Task requirements → Copy every record exactly as it stands. Leave the pictures out.

*** Supplied data ***

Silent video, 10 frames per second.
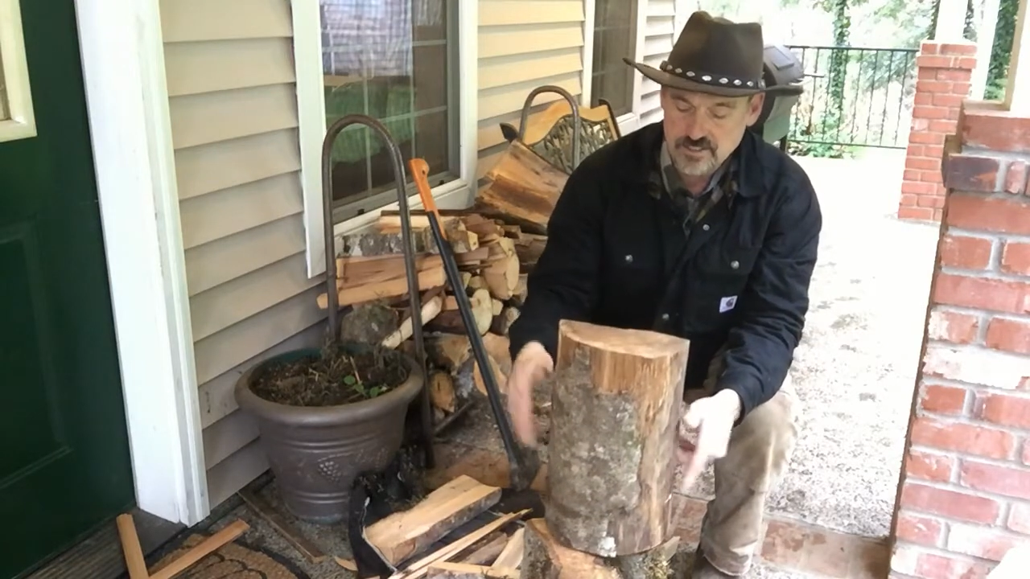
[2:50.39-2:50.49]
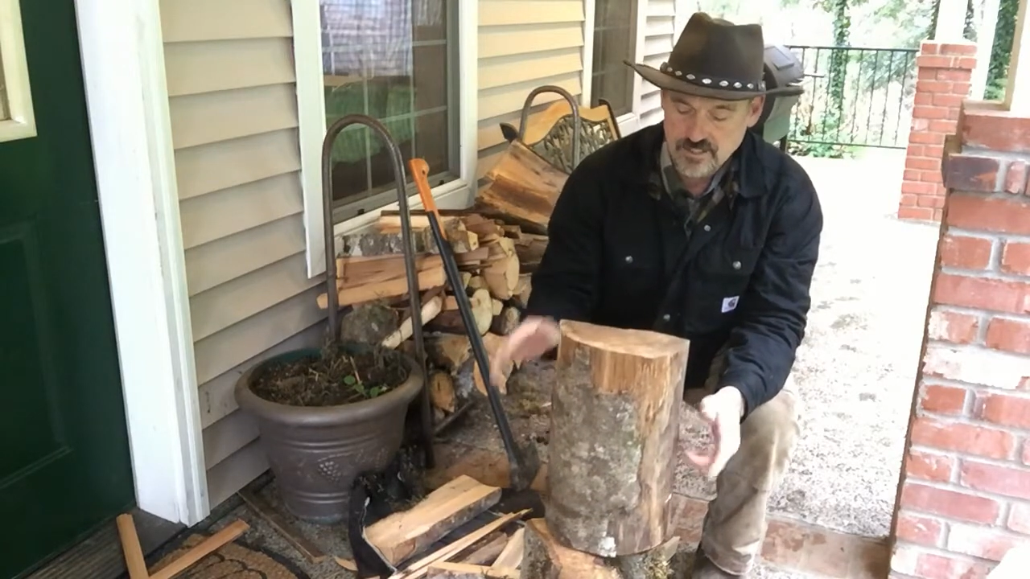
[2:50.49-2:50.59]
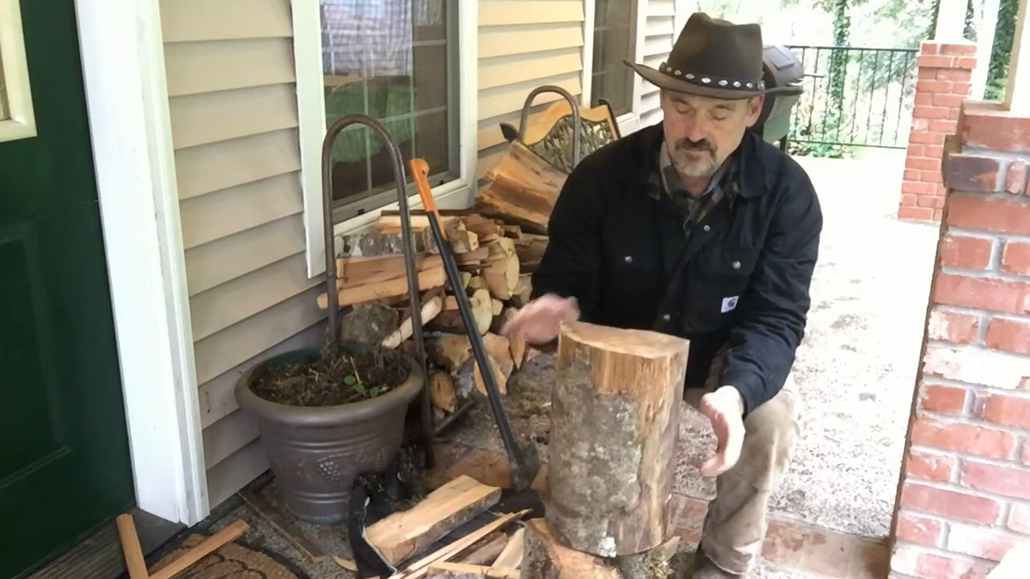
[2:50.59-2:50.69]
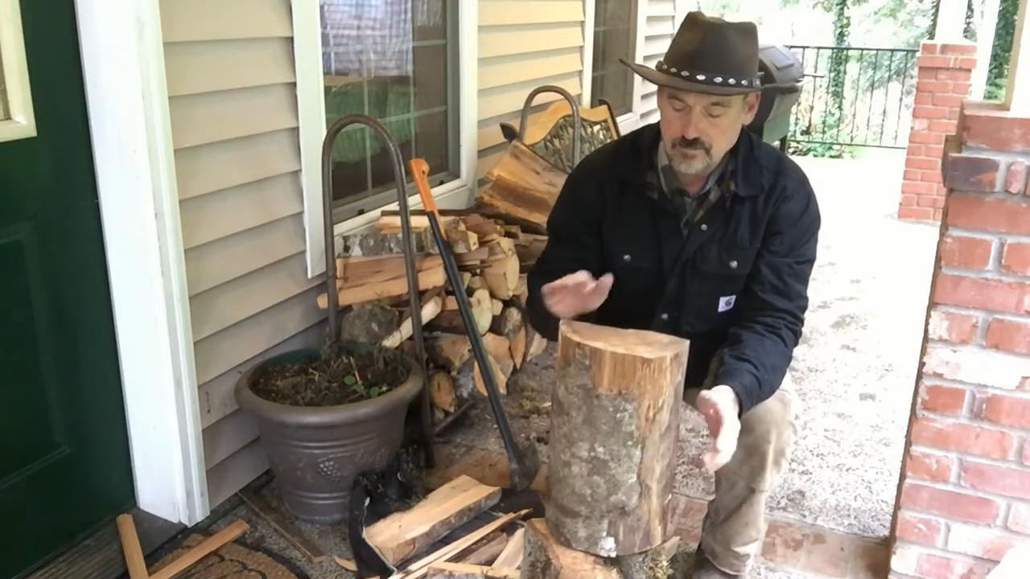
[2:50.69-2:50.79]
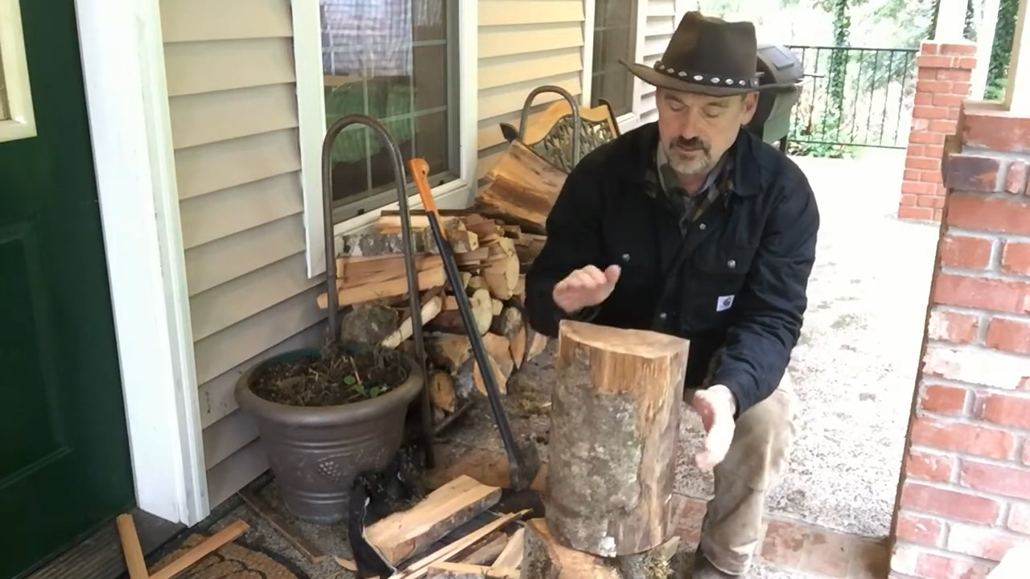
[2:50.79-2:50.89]

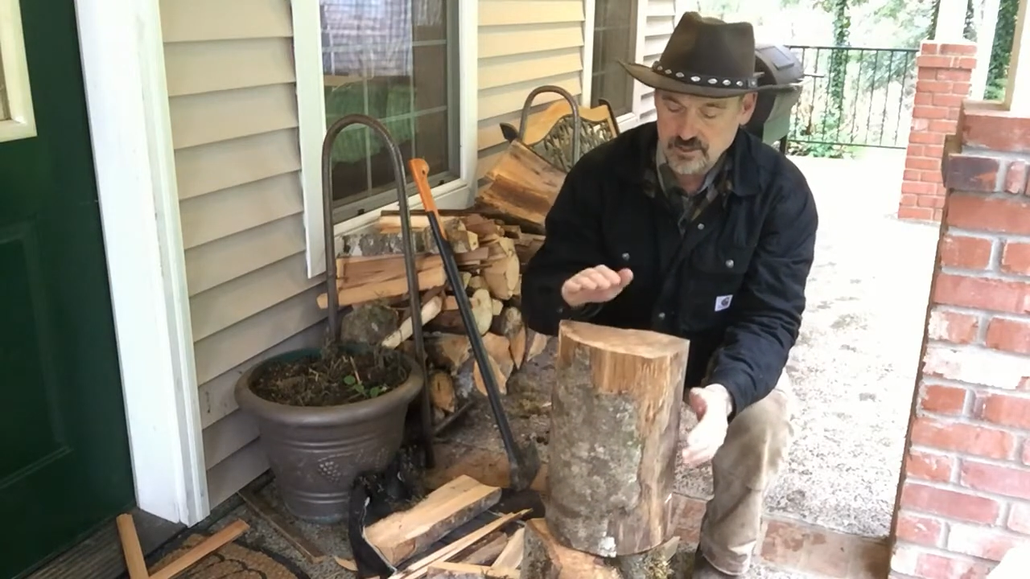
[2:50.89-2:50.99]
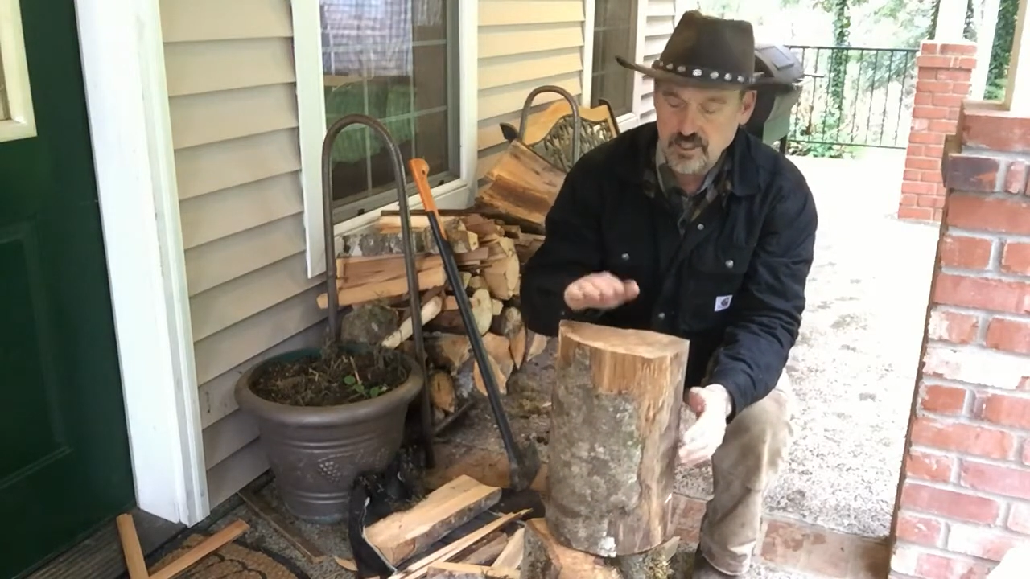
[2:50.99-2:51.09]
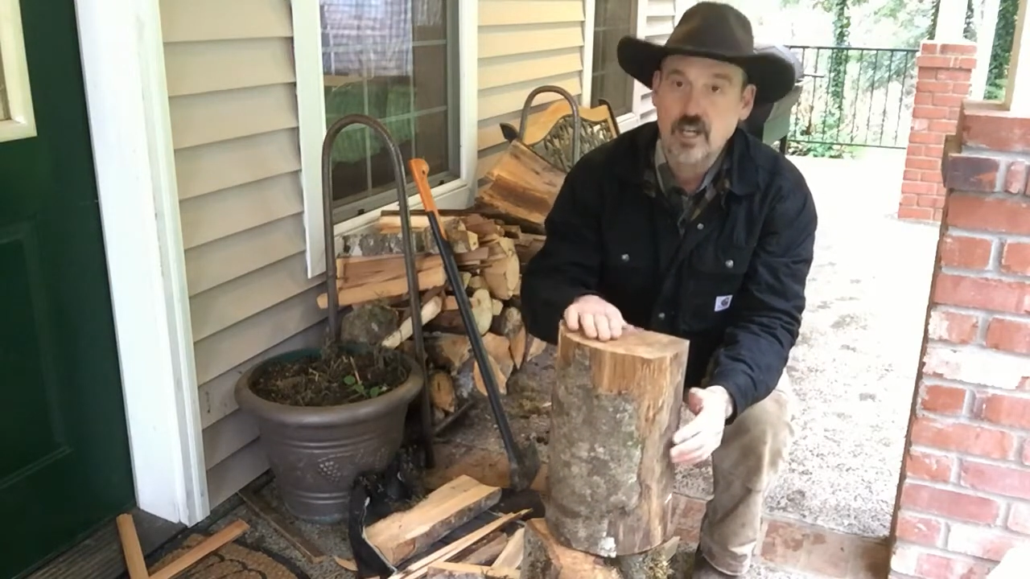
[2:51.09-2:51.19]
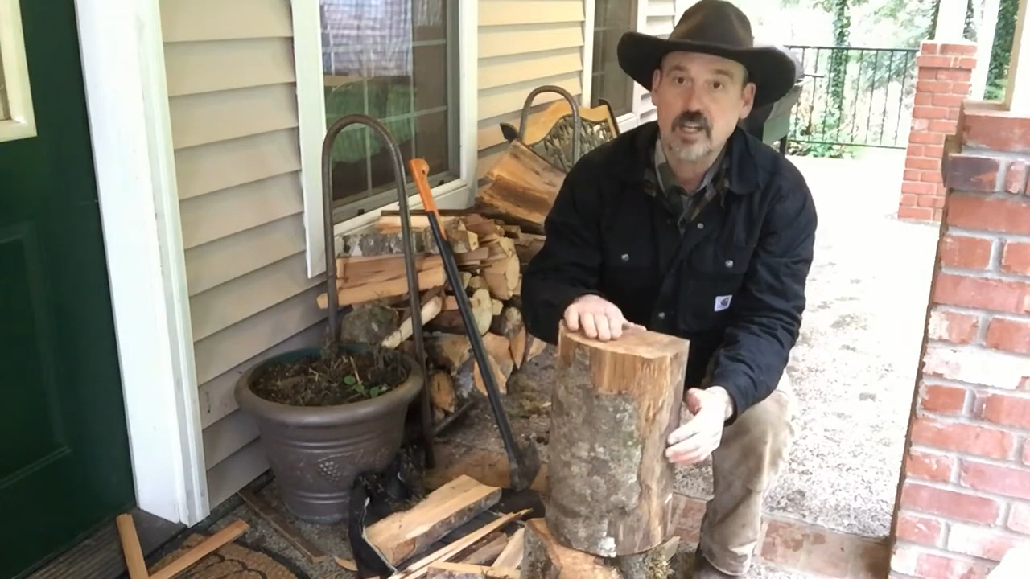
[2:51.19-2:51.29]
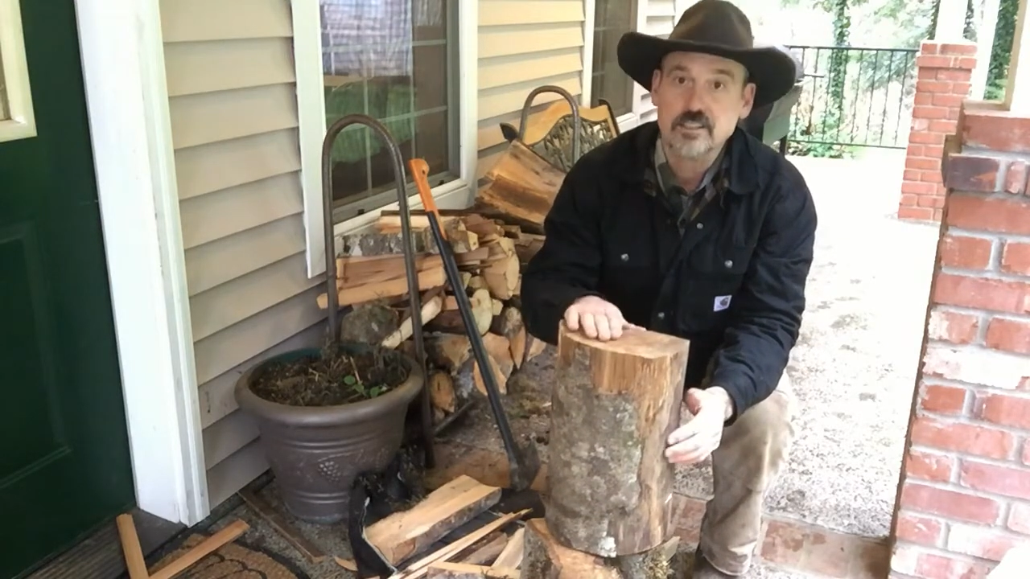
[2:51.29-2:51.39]
have a bunch of
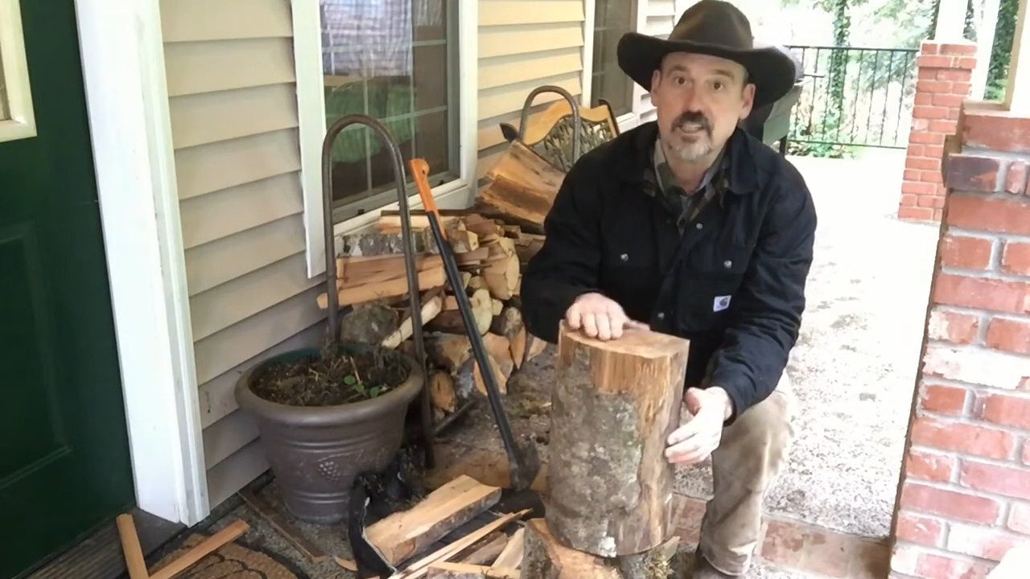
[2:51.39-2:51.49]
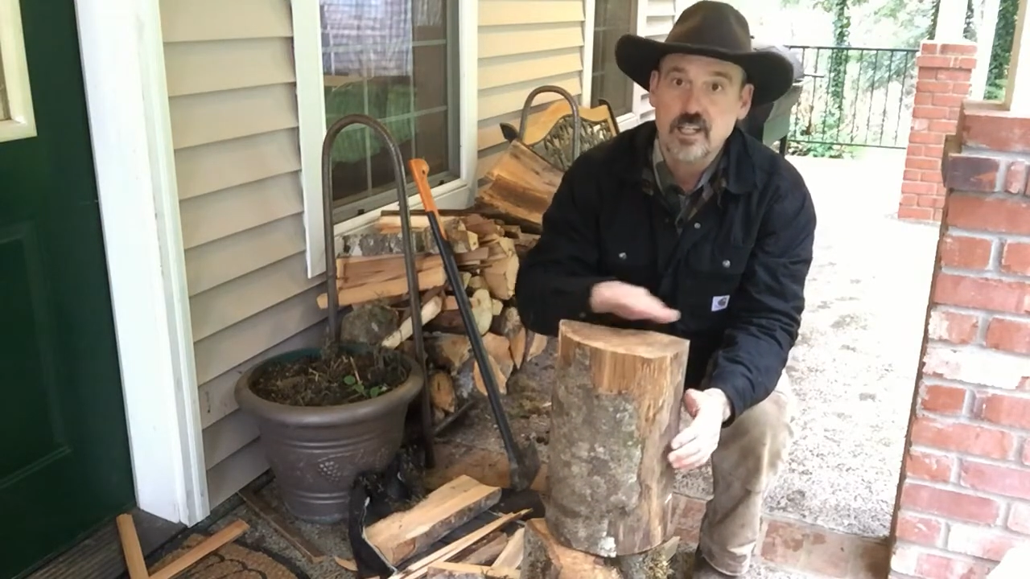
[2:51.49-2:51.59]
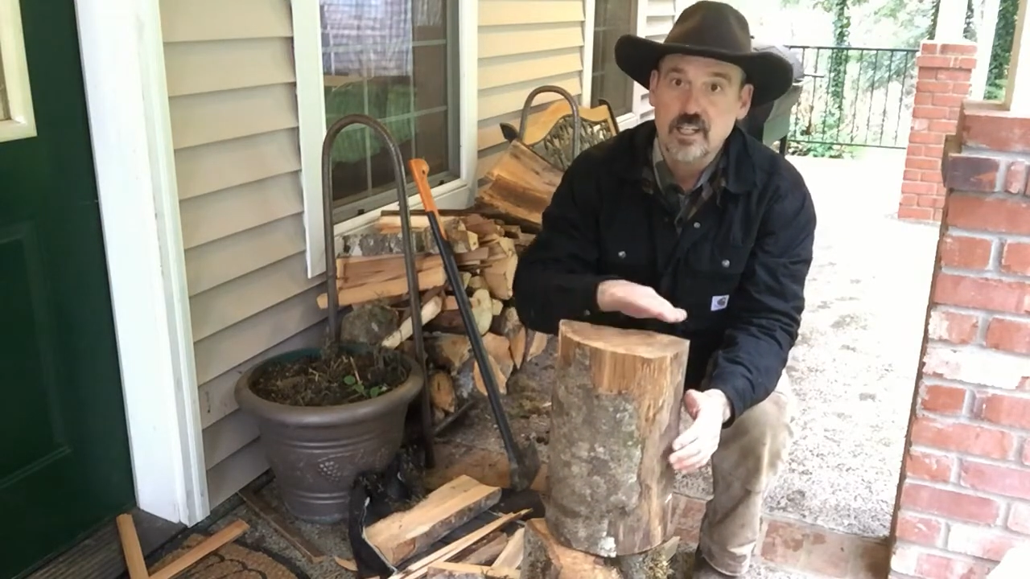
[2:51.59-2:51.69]
knots.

***

Response →
Silent video, 10 frames per second.
[2:50.39-2:50.49]
[2:50.49-2:50.59]
[2:50.59-2:50.69]
[2:50.69-2:50.79]
[2:50.79-2:50.89]

[2:50.89-2:50.99]
[2:50.99-2:51.09]
[2:51.09-2:51.19]
[2:51.19-2:51.29]
[2:51.29-2:51.39]
have a bunch of
[2:51.39-2:51.49]
[2:51.49-2:51.59]
[2:51.59-2:51.69]
knots.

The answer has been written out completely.